Synchronized Object Detection for Autonomous Sorting, Mapping, and Quantification of Materials in Circular Healthcare
Federico Zocco, Daniel R. Lake, Seán McLoone, Shahin Rahimifard
TL;DR
This work tackles the challenge of real-time material monitoring for a circular economy by introducing a synchronized, multi-unit object-detection framework that enables autonomous sorting, mapping, and quantification. It formalizes a thermodynamical material network (TMN) model and couples it with material measurement units (MMUs) that provide synchronized stock estimates across distributed vision units, yielding synchromaterials. The authors demonstrate the approach with a numerical TMN example and a medical-material prototype using inhalers, including a dedicated 5IPP inhaler dataset and a distributed detection setup that processes at real-time frame rates. The results show the feasibility of real-time, wide-area material monitoring and sorting, with public dataset, code, and demos, highlighting the potential to enhance decision-making in circular-material systems.
Abstract
The circular economy paradigm is gaining interest as a solution to reducing both material supply uncertainties and waste generation.

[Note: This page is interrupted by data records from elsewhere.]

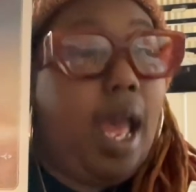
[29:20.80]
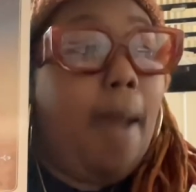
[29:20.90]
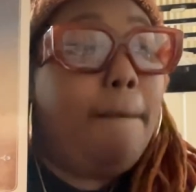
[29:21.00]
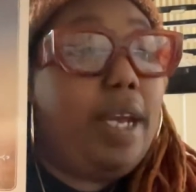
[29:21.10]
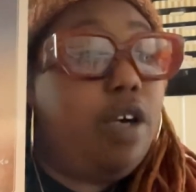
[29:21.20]

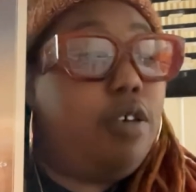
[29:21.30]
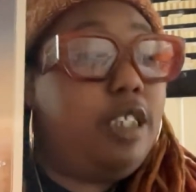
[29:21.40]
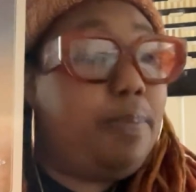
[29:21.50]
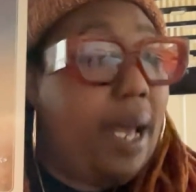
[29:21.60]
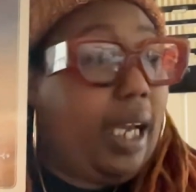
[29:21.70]

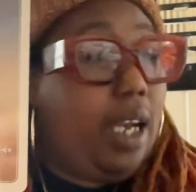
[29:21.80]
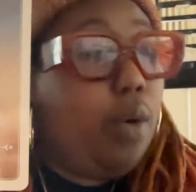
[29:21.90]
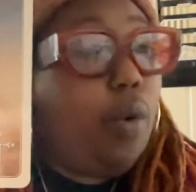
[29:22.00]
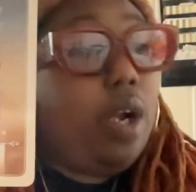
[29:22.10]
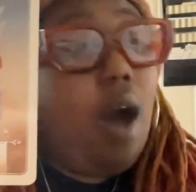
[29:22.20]
Miracles beckon
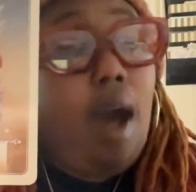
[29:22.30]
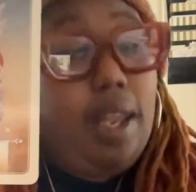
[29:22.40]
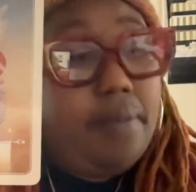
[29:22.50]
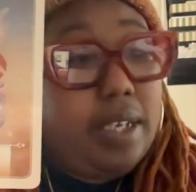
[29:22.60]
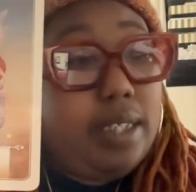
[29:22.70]
on
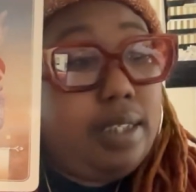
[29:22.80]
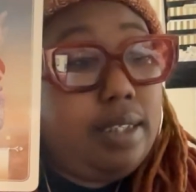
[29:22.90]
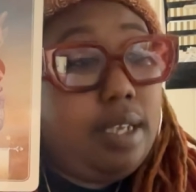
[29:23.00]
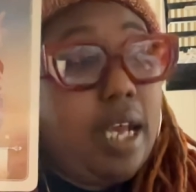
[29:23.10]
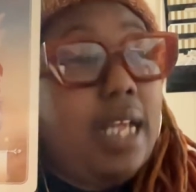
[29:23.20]
all of
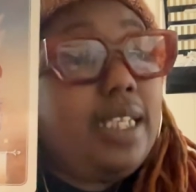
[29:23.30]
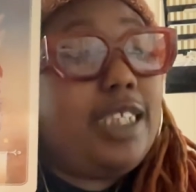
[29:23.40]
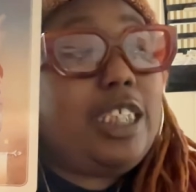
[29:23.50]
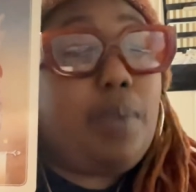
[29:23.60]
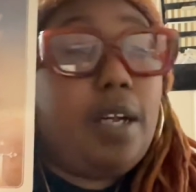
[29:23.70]
us.
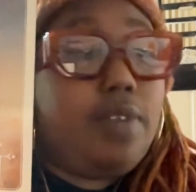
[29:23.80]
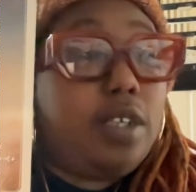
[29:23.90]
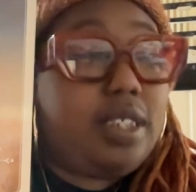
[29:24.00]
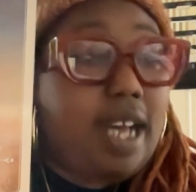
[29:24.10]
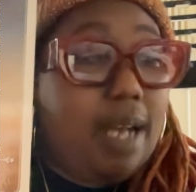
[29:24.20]
This is one of
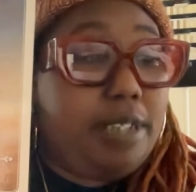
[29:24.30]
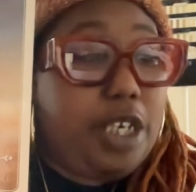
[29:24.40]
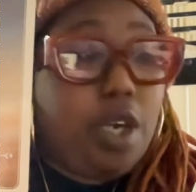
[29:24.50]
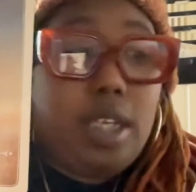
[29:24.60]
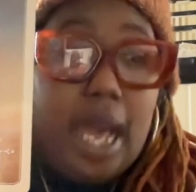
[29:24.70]
those times
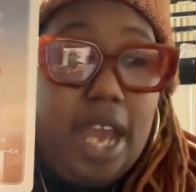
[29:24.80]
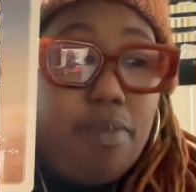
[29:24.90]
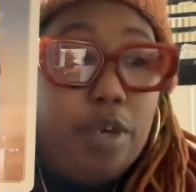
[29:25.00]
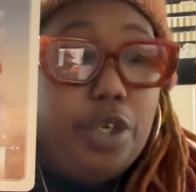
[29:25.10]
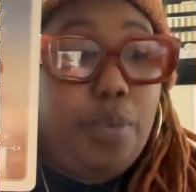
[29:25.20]
in your life
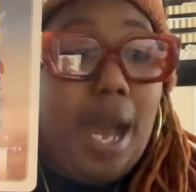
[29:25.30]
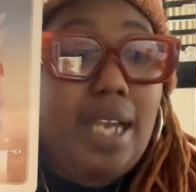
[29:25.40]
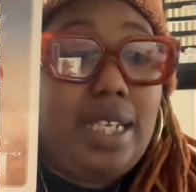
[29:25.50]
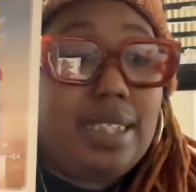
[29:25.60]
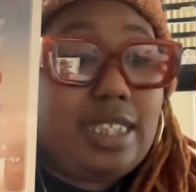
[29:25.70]
where new
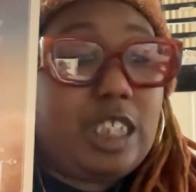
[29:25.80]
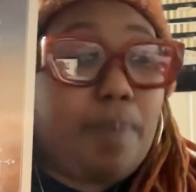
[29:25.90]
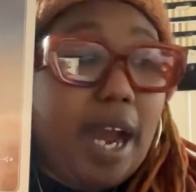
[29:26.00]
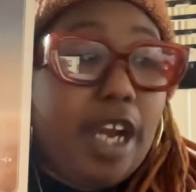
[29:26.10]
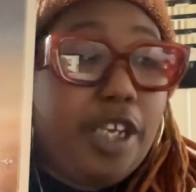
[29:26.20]
ideas
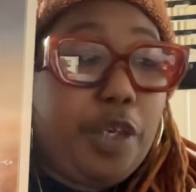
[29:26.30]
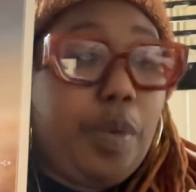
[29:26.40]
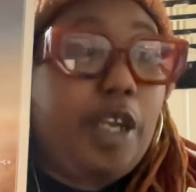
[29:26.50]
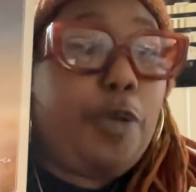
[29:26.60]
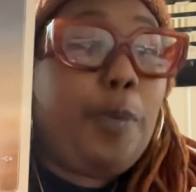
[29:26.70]
inspire
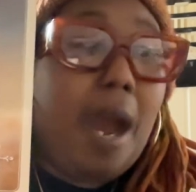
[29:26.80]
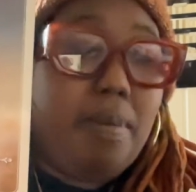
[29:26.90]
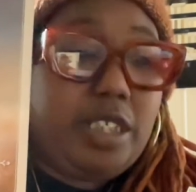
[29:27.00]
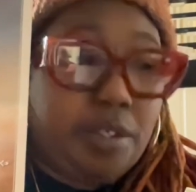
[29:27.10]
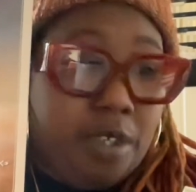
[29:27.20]
you and new
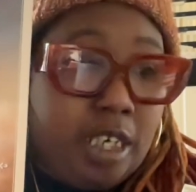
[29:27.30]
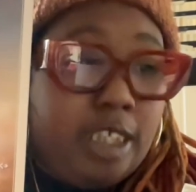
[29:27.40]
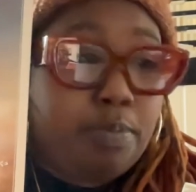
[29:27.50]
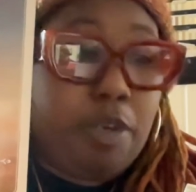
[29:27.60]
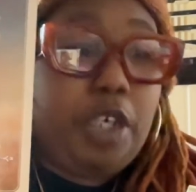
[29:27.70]

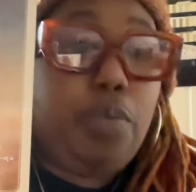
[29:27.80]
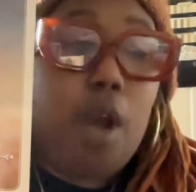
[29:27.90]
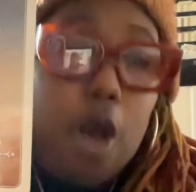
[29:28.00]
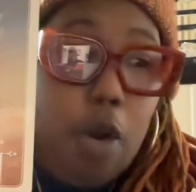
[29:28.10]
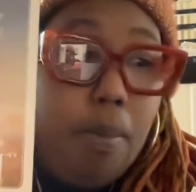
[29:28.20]
opportunities bring you
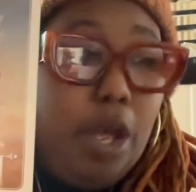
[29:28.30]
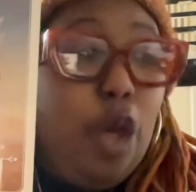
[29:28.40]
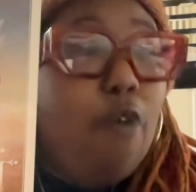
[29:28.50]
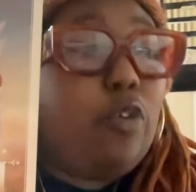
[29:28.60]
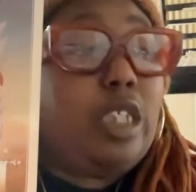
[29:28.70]
hope
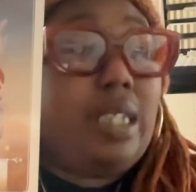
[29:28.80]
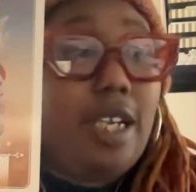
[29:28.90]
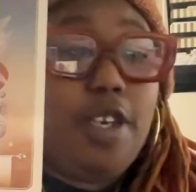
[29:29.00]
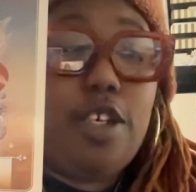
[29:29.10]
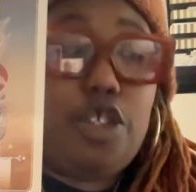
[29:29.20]
for
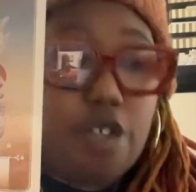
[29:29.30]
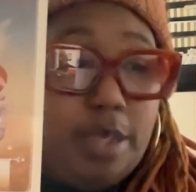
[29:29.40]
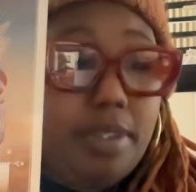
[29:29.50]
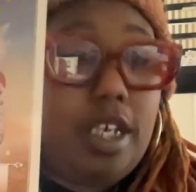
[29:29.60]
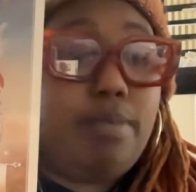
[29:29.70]
seeing your
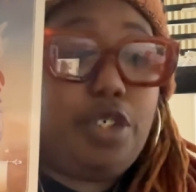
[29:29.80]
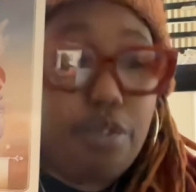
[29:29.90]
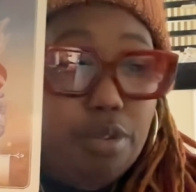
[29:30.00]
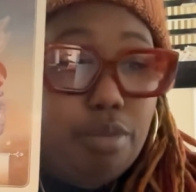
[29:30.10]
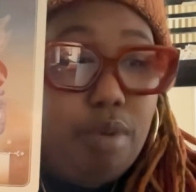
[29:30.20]
dreams come
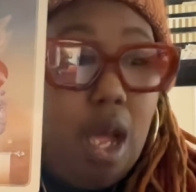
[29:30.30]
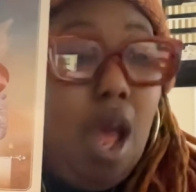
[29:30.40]
true.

One of the main challenges in realizing this paradigm is monitoring materials, since in general, something that is not measured cannot be effectively managed. In this paper, we propose a real-time synchronized object detection framework that enables, at the same time, autonomous sorting, mapping, and quantification of solid materials. We begin by introducing the general framework for real-time wide-area material monitoring, and then, we illustrate it using a numerical example. Finally, we develop a first prototype whose working principle is underpinned by the proposed framework. The prototype detects 4 materials from 5 different models of inhalers and, through a synchronization mechanism, it combines the detection outputs of 2 vision units running at 12-22 frames per second (Fig. 1). This led us to introduce the notion of synchromaterial and to conceive a robotic waste sorter as a node compartment of a material network. Dataset, code, and demo videos are publicly available.